A related point made by Kagan is that our culture looks at parenting as causative of adult personality. I believe many people do not question this assumption. In the last several years, I have looked for data to support or contradict it. I find little support that individual personality traits or conditions are strongly related to particular family dynamics. However, some broad trends can be observed. Fatherlessness is associated with a variety of problems in children and society. However, not having a father around may be interpreted in different ways by different children. For some, having the wrong kind of father around might lead to anti-social behavior. Thus, simply isolating childhood variables and relating them to adult outcomes is insufficient. These points are often lost on reparative therapists and other advocates who want to reduce homosexuality to a set of family dynamics or childhood experiences. On the other hand, biological determinists err on the side of discounting these social experiences as potentially influential for some people.
A satisfying position to me is to consider homosexual behavior to be determined by different factors in different ways for different people. For some, there is a very early awareness of romantic and sexual attraction for the same-sex independent of any trauma or parenting actions. For others, trauma and poor parenting occur but the same-sex attractions appeared prior to these unhappy events. For yet others people, the unhappy experiences may serve to create a disconnect between impulse to same-sex behavior and internal desire and attraction which may be toward the opposite sex. While these complexities create PR problems for culture warriors on both sides, I believe we must recognize the existence of multiple pathways to adult sexuality if we are to be true to the data and experience.

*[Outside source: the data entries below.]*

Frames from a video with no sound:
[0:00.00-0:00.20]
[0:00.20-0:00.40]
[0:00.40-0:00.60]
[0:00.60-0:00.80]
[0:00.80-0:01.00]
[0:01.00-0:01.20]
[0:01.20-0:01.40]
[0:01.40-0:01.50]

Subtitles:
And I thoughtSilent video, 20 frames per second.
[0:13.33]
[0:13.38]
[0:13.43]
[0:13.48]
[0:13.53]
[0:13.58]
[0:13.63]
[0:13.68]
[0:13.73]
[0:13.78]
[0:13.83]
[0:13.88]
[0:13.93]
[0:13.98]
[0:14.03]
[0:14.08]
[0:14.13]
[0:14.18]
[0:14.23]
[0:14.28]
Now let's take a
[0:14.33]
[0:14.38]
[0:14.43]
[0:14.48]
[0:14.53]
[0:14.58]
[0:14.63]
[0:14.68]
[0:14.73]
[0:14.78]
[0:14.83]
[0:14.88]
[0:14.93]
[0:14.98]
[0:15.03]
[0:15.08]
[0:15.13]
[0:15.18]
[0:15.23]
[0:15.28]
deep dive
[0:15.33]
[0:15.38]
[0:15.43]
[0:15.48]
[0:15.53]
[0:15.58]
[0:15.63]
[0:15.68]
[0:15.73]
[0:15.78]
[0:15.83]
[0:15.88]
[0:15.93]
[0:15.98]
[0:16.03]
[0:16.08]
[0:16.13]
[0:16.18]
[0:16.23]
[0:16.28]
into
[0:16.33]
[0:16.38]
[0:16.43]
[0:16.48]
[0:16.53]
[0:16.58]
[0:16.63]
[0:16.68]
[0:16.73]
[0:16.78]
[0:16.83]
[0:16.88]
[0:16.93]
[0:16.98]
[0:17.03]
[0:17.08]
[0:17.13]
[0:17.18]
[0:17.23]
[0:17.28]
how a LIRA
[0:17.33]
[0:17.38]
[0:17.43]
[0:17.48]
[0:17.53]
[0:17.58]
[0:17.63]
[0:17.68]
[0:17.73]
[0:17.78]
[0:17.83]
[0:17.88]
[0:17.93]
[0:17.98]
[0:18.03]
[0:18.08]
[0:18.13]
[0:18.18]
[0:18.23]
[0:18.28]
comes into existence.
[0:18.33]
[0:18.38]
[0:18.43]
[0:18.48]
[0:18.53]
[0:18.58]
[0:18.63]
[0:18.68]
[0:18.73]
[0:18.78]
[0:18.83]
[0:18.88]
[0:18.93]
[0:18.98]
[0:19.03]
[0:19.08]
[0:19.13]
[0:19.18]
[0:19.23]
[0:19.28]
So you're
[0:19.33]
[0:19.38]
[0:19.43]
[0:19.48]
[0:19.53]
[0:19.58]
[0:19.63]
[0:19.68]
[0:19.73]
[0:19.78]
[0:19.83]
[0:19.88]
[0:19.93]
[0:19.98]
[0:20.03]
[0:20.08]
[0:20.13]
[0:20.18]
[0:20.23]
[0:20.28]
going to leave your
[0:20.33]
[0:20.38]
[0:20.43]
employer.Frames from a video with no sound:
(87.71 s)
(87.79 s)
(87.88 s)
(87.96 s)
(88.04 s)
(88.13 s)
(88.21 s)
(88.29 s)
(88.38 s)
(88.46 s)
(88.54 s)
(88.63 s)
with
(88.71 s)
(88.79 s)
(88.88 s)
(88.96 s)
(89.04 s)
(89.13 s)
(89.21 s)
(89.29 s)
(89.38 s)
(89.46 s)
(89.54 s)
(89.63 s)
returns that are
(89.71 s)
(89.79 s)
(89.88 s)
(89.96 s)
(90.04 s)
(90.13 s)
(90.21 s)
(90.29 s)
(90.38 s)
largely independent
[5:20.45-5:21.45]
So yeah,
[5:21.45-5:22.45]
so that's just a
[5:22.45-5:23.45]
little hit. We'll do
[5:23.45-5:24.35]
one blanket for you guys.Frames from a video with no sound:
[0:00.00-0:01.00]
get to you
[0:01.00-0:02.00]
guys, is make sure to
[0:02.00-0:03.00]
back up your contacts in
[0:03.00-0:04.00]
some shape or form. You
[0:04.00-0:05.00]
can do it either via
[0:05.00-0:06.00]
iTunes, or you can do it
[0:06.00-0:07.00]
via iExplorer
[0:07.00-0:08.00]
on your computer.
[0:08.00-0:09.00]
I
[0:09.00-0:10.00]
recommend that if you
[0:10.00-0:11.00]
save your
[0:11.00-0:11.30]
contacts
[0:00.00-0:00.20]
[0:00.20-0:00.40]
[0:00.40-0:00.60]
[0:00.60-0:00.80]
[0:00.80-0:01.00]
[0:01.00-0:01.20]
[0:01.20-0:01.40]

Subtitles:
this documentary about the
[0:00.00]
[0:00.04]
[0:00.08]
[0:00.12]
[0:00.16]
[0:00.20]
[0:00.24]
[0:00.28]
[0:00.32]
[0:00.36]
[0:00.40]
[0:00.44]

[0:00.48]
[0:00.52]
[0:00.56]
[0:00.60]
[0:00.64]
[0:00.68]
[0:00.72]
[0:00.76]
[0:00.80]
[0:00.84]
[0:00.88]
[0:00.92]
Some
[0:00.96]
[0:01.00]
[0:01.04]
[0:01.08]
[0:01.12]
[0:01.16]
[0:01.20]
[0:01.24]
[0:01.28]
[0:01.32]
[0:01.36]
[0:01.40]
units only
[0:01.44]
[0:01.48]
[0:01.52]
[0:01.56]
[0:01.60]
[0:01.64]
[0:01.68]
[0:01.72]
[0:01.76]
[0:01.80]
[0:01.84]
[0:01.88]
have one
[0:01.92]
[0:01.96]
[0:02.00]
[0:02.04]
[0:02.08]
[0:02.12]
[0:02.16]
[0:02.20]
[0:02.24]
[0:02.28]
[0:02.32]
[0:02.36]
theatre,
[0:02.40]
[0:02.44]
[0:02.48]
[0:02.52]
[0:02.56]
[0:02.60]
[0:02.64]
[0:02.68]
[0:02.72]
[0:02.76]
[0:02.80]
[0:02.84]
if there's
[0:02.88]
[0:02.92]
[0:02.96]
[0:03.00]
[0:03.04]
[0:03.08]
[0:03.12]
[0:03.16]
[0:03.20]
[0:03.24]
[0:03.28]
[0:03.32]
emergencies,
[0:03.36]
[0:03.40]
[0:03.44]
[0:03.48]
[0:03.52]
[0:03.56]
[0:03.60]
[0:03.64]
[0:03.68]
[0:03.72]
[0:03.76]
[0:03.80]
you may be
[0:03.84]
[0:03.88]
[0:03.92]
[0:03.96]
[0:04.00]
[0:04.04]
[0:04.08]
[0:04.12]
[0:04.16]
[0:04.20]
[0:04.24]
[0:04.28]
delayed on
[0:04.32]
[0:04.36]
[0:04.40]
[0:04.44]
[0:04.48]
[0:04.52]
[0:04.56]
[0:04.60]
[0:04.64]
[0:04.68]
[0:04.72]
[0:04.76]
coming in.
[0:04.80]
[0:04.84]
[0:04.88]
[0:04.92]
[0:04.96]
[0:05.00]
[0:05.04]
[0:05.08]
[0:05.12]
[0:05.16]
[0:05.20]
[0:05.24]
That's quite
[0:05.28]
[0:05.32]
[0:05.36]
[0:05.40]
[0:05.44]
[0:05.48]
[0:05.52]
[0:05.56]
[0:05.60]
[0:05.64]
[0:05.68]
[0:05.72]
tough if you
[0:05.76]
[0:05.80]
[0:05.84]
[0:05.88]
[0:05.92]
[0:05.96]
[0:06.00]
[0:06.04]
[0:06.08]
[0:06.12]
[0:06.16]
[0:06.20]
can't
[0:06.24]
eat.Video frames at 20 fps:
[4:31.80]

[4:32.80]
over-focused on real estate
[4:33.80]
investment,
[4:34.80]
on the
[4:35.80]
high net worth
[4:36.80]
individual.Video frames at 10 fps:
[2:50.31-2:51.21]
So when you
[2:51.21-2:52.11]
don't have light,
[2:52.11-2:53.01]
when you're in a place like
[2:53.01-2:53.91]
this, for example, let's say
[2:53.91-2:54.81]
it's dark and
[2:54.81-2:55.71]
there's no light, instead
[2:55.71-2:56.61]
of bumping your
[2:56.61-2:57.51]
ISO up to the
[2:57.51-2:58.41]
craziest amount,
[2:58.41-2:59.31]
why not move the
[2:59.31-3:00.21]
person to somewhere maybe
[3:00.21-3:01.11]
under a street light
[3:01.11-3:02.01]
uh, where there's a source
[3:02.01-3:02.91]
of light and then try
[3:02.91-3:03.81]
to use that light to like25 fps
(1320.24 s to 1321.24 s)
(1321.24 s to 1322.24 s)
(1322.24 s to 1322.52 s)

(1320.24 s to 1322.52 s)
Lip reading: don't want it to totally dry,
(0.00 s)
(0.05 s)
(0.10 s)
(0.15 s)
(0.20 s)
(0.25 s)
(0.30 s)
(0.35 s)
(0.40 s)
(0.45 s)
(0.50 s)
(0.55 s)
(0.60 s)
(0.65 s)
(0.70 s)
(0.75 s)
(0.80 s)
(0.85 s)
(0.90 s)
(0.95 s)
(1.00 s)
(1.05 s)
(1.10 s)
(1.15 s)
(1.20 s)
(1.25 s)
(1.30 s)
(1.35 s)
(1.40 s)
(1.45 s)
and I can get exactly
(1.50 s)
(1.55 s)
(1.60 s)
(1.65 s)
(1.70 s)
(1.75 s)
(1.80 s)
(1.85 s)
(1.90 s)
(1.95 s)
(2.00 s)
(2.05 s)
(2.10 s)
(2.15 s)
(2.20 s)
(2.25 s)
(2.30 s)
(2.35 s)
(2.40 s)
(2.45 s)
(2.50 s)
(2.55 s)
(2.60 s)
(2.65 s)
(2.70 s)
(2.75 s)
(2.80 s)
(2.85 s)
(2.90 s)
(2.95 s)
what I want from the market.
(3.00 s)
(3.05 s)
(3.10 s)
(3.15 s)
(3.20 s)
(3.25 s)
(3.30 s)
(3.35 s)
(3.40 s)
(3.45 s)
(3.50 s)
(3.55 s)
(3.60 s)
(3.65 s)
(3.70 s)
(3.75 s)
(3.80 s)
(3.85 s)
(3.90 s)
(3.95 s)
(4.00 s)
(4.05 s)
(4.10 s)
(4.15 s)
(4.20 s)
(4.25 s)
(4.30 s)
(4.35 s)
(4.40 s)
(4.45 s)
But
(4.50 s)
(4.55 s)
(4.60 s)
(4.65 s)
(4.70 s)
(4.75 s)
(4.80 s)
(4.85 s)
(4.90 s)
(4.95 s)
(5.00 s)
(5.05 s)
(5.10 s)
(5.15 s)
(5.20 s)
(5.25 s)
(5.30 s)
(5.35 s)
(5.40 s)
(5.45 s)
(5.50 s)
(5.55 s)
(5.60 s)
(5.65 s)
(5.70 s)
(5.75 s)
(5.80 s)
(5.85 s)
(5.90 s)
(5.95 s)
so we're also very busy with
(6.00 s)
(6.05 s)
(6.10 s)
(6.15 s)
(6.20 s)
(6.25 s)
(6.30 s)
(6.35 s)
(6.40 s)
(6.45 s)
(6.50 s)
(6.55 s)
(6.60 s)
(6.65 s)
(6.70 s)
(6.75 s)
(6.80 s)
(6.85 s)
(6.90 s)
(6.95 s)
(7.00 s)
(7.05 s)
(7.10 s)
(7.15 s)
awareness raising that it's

A major study of child abuse and homosexuality revisited

The role of child sexual abuse in sexual orientation has received some attention lately. In January of this year, a prospective study demonstrated that child sexual abuse was associated with ever engaging in adult homosexual behavior for males but not for females. The study by Widom and Wilson demonstrated that physical abuse or neglect did not associate with homosexuality, nor did sexual abuse predict same-sex cohabitation or current sexual partner. In other words, measures of behavior (living with a same-sex partner ever, or living with one in the last year) that would be more reflective of orientation were not associated with histories of child sexual abuse. For males, ever engaging in homosexual behavior, however, was associated with sexual abuse. Many observers are not surprised by this finding which indicates that sexual behavior is associated with past abuse but enduring orientation may not be.

Prospective studies are quite valuable since they help control for loss of memory, reconstructed memories, self-report issues relating to abuse and other sources of bias. This study used court records and followed up the abused persons 30 years after the fact.

In evangelical circles, sexual abuse is frequently offered as a major cause of homosexuality, if not the major cause. NARTH often points to the traumatic experience as an important factor. Recently, Focus on the Family promoted a paper by Jeff Johnston on the topic. Cited by Dean Byrd in that paper and often cited in this context is a study based on a 2000 doctoral dissertation by Marie Tomeo, titled “Sexual Orientation Development” and conducted at the California School of Professional Psychology. The journal article based on the dissertation was published by the Archives of Sexual Behavior in 2001 with the following reference:

Tomeo, M. E., Templer, D. L., Anderson, S., & Kotler, D. (2001). Comparative data of childhood adolescence molestation in heterosexual and homosexual persons. Archives of Sexual Behavior, 30, 535–541.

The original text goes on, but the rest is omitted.